(RECORDS PROVIDED Opens)

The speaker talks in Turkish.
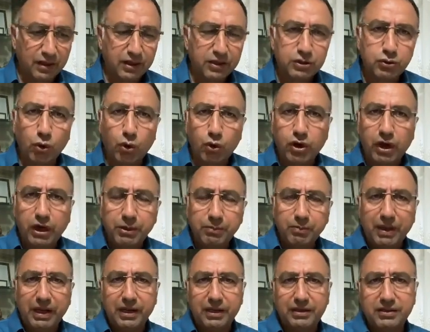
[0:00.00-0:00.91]
İşte o
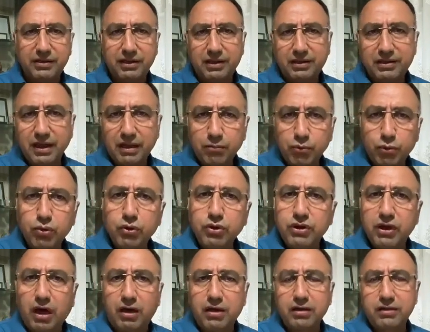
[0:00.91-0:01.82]
kayıp elektrikler bugün
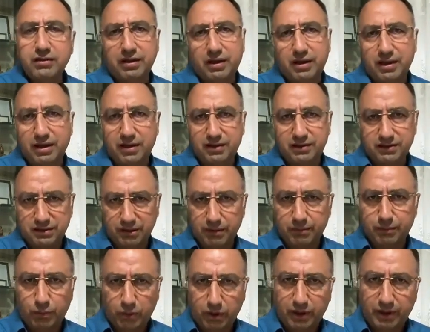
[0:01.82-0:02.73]
yangınlara
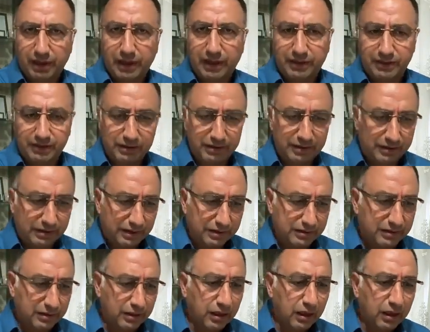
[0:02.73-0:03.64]
sebep olan elektrikler.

(RECORDS PROVIDED Closes)

WHAT IS EXPECTED
Each entry gets copied exactly; the pictures stay out.

REPLY TO THE EXERCISE
The speaker talks in Turkish.
[0:00.00-0:00.91]
İşte o
[0:00.91-0:01.82]
kayıp elektrikler bugün
[0:01.82-0:02.73]
yangınlara
[0:02.73-0:03.64]
sebep olan elektrikler.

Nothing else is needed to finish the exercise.